## Requirement:
Verbatim copy without images: return all of the data as it stands.

## Task inputs:
((

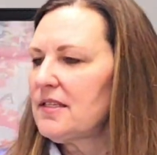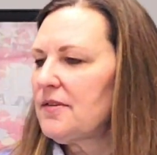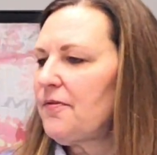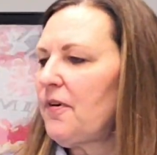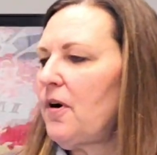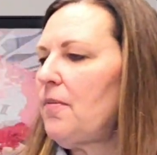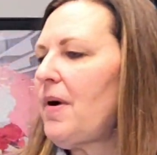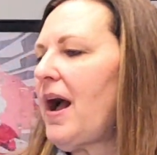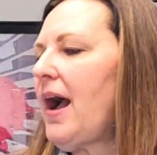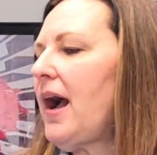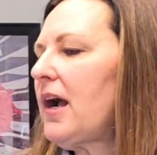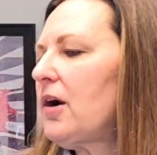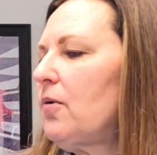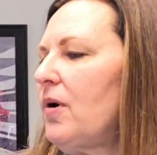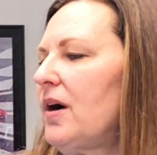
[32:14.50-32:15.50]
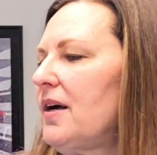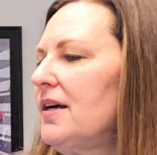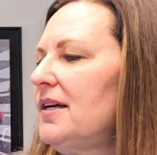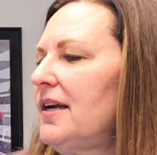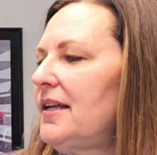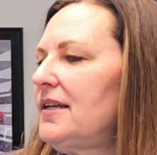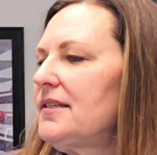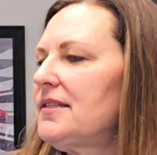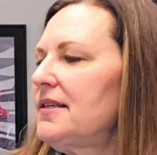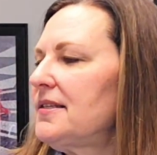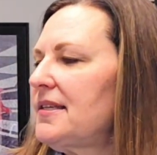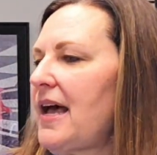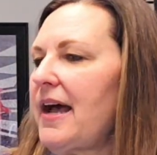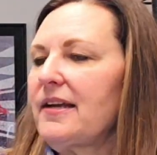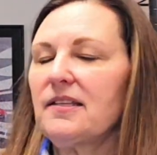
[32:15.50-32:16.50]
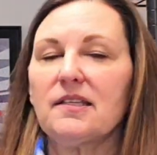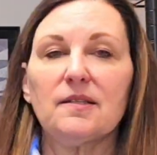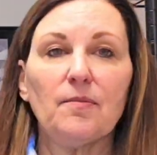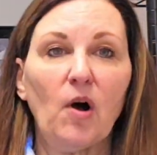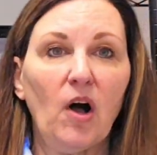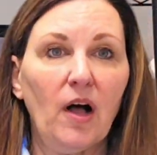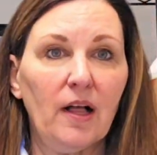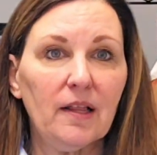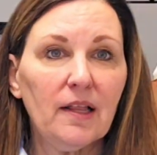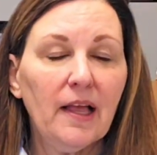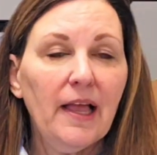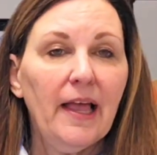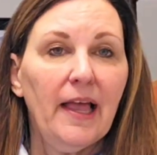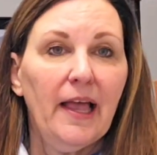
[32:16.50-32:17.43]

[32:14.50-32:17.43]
is from Aqua, and it's a size small.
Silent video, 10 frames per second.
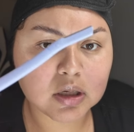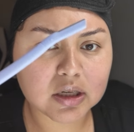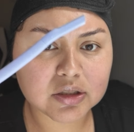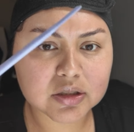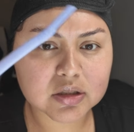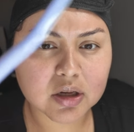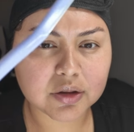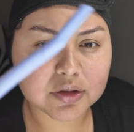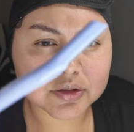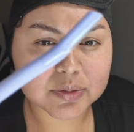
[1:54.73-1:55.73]
I just
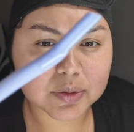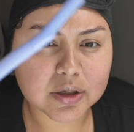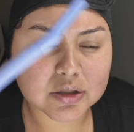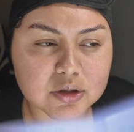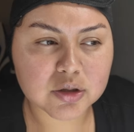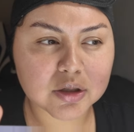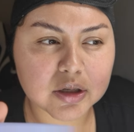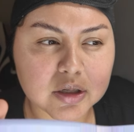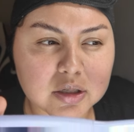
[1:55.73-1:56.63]
got this one at Target.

))

## Exercise output:
[32:14.50-32:15.50]
[32:15.50-32:16.50]
[32:16.50-32:17.43]

[32:14.50-32:17.43]
is from Aqua, and it's a size small.
Silent video, 10 frames per second.
[1:54.73-1:55.73]
I just
[1:55.73-1:56.63]
got this one at Target.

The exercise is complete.